Collected data entries
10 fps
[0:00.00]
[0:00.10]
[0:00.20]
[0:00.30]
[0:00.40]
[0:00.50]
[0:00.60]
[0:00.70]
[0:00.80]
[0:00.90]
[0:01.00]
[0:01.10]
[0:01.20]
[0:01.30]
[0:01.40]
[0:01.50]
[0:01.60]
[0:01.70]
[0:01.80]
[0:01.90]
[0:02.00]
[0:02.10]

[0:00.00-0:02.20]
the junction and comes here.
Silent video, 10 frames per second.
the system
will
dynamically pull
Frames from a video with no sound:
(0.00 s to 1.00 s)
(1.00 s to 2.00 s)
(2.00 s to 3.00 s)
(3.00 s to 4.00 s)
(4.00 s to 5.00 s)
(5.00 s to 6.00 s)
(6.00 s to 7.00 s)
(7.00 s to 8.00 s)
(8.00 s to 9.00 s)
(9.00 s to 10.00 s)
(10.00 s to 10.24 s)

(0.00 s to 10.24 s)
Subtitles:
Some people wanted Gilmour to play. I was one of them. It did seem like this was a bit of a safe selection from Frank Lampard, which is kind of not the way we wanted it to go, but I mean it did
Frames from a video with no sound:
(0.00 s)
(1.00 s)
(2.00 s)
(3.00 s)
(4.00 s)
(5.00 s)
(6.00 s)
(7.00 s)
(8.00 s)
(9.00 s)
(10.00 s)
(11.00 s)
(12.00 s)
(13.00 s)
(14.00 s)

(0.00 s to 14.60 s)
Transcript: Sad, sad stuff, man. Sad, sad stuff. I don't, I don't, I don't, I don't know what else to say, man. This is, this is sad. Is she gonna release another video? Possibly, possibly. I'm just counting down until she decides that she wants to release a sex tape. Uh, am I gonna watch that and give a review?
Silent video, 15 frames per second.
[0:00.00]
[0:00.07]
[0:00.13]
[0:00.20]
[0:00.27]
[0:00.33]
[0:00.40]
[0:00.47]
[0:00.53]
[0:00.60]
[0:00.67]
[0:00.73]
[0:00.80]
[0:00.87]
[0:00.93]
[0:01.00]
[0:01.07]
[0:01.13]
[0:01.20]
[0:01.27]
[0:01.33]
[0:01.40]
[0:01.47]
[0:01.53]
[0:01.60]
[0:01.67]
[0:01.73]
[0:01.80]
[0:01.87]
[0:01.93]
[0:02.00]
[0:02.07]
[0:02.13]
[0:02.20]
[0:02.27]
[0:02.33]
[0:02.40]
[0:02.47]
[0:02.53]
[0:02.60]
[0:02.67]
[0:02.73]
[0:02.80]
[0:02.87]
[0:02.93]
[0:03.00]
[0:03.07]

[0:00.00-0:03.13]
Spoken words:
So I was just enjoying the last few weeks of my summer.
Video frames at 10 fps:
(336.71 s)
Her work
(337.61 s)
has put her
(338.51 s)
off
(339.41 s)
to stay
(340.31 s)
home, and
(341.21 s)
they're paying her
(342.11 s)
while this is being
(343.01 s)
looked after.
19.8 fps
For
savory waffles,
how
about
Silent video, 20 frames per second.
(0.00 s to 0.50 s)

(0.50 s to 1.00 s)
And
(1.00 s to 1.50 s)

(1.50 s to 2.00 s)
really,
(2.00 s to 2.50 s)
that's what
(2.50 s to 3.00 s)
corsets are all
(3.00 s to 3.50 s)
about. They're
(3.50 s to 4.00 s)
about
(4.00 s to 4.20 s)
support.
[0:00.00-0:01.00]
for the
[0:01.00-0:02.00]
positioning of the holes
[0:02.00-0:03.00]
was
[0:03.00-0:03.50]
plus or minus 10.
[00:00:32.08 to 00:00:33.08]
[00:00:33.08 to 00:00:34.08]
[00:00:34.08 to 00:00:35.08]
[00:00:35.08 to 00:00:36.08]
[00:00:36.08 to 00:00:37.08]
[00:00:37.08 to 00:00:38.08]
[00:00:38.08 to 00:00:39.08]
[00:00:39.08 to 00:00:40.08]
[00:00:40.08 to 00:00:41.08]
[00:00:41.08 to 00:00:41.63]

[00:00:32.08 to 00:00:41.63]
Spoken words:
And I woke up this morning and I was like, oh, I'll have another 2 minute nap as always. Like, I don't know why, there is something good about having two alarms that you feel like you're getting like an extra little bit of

> Work to be completed
Write each record out again exactly.

> Written answer
10 fps
[0:00.00]
[0:00.10]
[0:00.20]
[0:00.30]
[0:00.40]
[0:00.50]
[0:00.60]
[0:00.70]
[0:00.80]
[0:00.90]
[0:01.00]
[0:01.10]
[0:01.20]
[0:01.30]
[0:01.40]
[0:01.50]
[0:01.60]
[0:01.70]
[0:01.80]
[0:01.90]
[0:02.00]
[0:02.10]

[0:00.00-0:02.20]
the junction and comes here.
Silent video, 10 frames per second.
the system
will
dynamically pull
Frames from a video with no sound:
(0.00 s to 1.00 s)
(1.00 s to 2.00 s)
(2.00 s to 3.00 s)
(3.00 s to 4.00 s)
(4.00 s to 5.00 s)
(5.00 s to 6.00 s)
(6.00 s to 7.00 s)
(7.00 s to 8.00 s)
(8.00 s to 9.00 s)
(9.00 s to 10.00 s)
(10.00 s to 10.24 s)

(0.00 s to 10.24 s)
Subtitles:
Some people wanted Gilmour to play. I was one of them. It did seem like this was a bit of a safe selection from Frank Lampard, which is kind of not the way we wanted it to go, but I mean it did
Frames from a video with no sound:
(0.00 s)
(1.00 s)
(2.00 s)
(3.00 s)
(4.00 s)
(5.00 s)
(6.00 s)
(7.00 s)
(8.00 s)
(9.00 s)
(10.00 s)
(11.00 s)
(12.00 s)
(13.00 s)
(14.00 s)

(0.00 s to 14.60 s)
Transcript: Sad, sad stuff, man. Sad, sad stuff. I don't, I don't, I don't, I don't know what else to say, man. This is, this is sad. Is she gonna release another video? Possibly, possibly. I'm just counting down until she decides that she wants to release a sex tape. Uh, am I gonna watch that and give a review?
Silent video, 15 frames per second.
[0:00.00]
[0:00.07]
[0:00.13]
[0:00.20]
[0:00.27]
[0:00.33]
[0:00.40]
[0:00.47]
[0:00.53]
[0:00.60]
[0:00.67]
[0:00.73]
[0:00.80]
[0:00.87]
[0:00.93]
[0:01.00]
[0:01.07]
[0:01.13]
[0:01.20]
[0:01.27]
[0:01.33]
[0:01.40]
[0:01.47]
[0:01.53]
[0:01.60]
[0:01.67]
[0:01.73]
[0:01.80]
[0:01.87]
[0:01.93]
[0:02.00]
[0:02.07]
[0:02.13]
[0:02.20]
[0:02.27]
[0:02.33]
[0:02.40]
[0:02.47]
[0:02.53]
[0:02.60]
[0:02.67]
[0:02.73]
[0:02.80]
[0:02.87]
[0:02.93]
[0:03.00]
[0:03.07]

[0:00.00-0:03.13]
Spoken words:
So I was just enjoying the last few weeks of my summer.
Video frames at 10 fps:
(336.71 s)
Her work
(337.61 s)
has put her
(338.51 s)
off
(339.41 s)
to stay
(340.31 s)
home, and
(341.21 s)
they're paying her
(342.11 s)
while this is being
(343.01 s)
looked after.
19.8 fps
For
savory waffles,
how
about
Silent video, 20 frames per second.
(0.00 s to 0.50 s)

(0.50 s to 1.00 s)
And
(1.00 s to 1.50 s)

(1.50 s to 2.00 s)
really,
(2.00 s to 2.50 s)
that's what
(2.50 s to 3.00 s)
corsets are all
(3.00 s to 3.50 s)
about. They're
(3.50 s to 4.00 s)
about
(4.00 s to 4.20 s)
support.
[0:00.00-0:01.00]
for the
[0:01.00-0:02.00]
positioning of the holes
[0:02.00-0:03.00]
was
[0:03.00-0:03.50]
plus or minus 10.
[00:00:32.08 to 00:00:33.08]
[00:00:33.08 to 00:00:34.08]
[00:00:34.08 to 00:00:35.08]
[00:00:35.08 to 00:00:36.08]
[00:00:36.08 to 00:00:37.08]
[00:00:37.08 to 00:00:38.08]
[00:00:38.08 to 00:00:39.08]
[00:00:39.08 to 00:00:40.08]
[00:00:40.08 to 00:00:41.08]
[00:00:41.08 to 00:00:41.63]

[00:00:32.08 to 00:00:41.63]
Spoken words:
And I woke up this morning and I was like, oh, I'll have another 2 minute nap as always. Like, I don't know why, there is something good about having two alarms that you feel like you're getting like an extra little bit of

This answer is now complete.